None of this would have happened without government intervention. Free market economics are against it and so, although we talk glibly of ‘public subsidy’, it is the consumer who ultimately pays the price via higher utility bills. Similarly, we are being either encouraged or bullied, depending on your viewpoint, into buying electric or hybrid vehicles to replace pure petrol- or diesel-powered cars. By 2040, we are told we will have no choice. And, if others had their way, the transition would come sooner (Most new cars must be electric by 2030, ministers told).
But such cars are more expensive than their conventional alternatives, even with the ‘public’ (ie, taxpayer-funded) subsidy available. This means that they will appeal to a certain section of the car-buying public, but only the more prosperous ones, and the subsidy becomes a form of regressive tax rebate. Neither should we forget that a large infrastructural investment is needed to provide charging points; someone ultimately has to pay for this as well.
This whole exercise is, of course, futile unless it achieves significant cuts in emissions. The additional generating capacity has to be low carbon (in a rational world, probably based on nuclear energy) and integrated into the grid in such a way that the electricity supply is stable and reliable. Currently, conventional backup (mainly inefficiently-run gas turbines) is needed to keep the lights on. As more renewable energy capacity is added, the difficulties of integrating it increase and the benefits in terms of emissions cuts decrease.
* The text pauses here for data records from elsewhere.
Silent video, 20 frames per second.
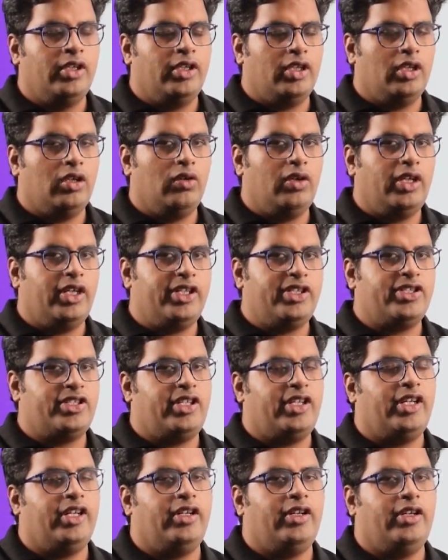Now let's
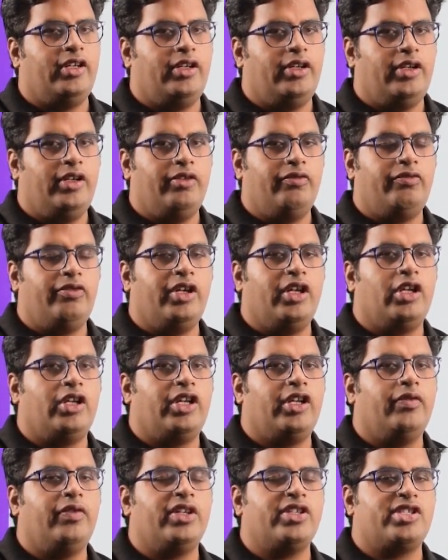say if we are
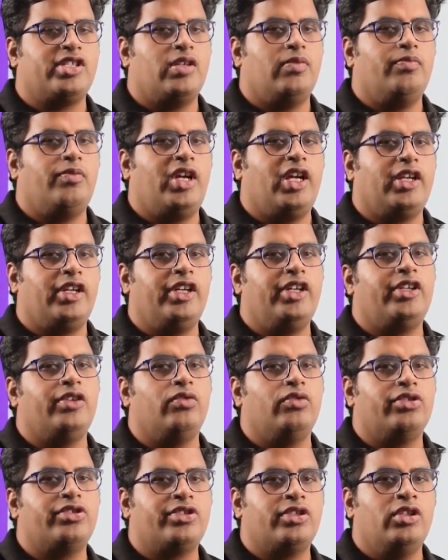giving some
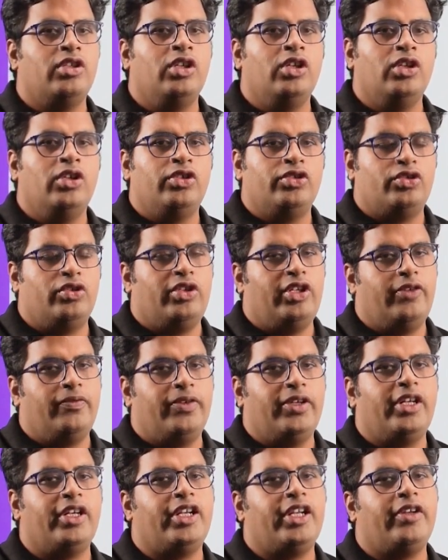magnitudes, so
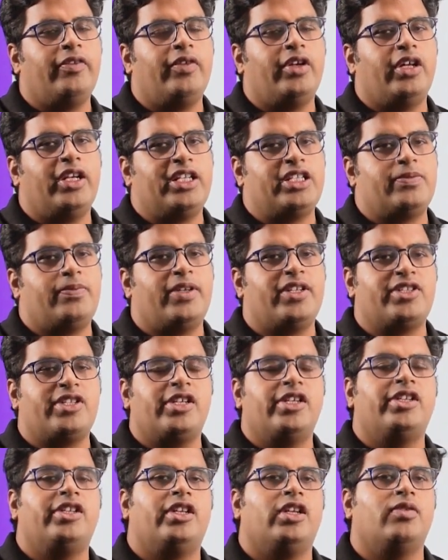definitely we are
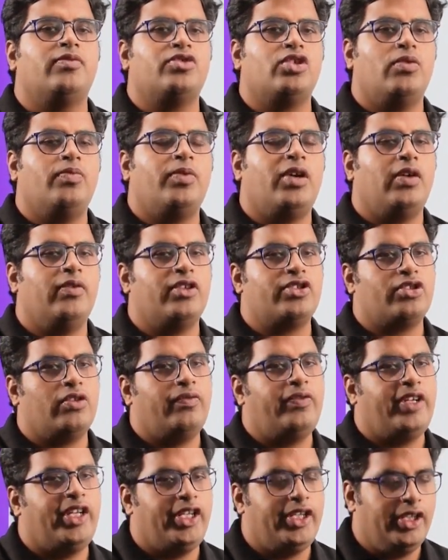expressing in terms of powers
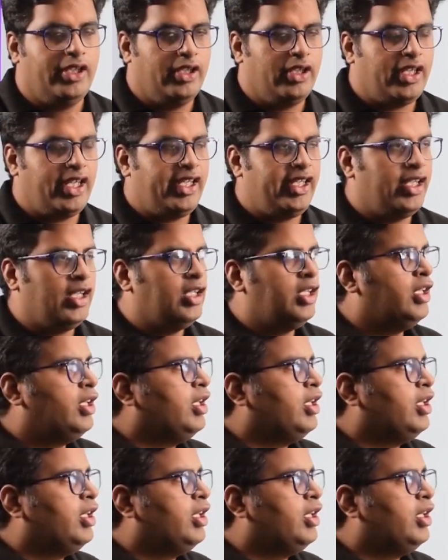of 10, right?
Despite this, there is a general feeling in the business world that the demise of oil and coal is inevitable. This being so, it is perhaps not surprising to learn that Lloyds of London to divest from coal over climate change. They are following other insurers and organisations including the Church of England in taking this stance. This is partly reputational, but as hard-nosed businessmen, the board no doubt feels that profits can be as good elsewhere with less risk. After all, climate activists continue to preach that fossil fuel reserves could soon become stranded assets with little worth.
Whatever the reasons, pressure is increasing, and not just on coal. We can also read about Big Oil, climate change and the law. In America (naturally), BP, Chevron, ExxonMobil and Royal Dutch Shell are being sued for compensation for damage by superstorm Sandy to New York City in 2012. In California, 21 teenagers have a case against the federal government in the appeals court claiming that it “failed to protect their rights to life, liberty and property by promoting the use of fossil fuels”. And RWE is being sued in Germany by a Peruvian mountain guide because of its supposed contribution to the melting of a glacier, which is threatening his home town.
Change is being driven by government policy and campaigning pressure. So far, the general public are not generally complaining about the costs or disruption to their way of life. But all that could change if costs escalate, more changes are forced on people and no benefits are seen. If more focus was to be put on developing new technology, innovation and economics might mean that same public would willingly embrace more cost-effective changes that actually improve their lives.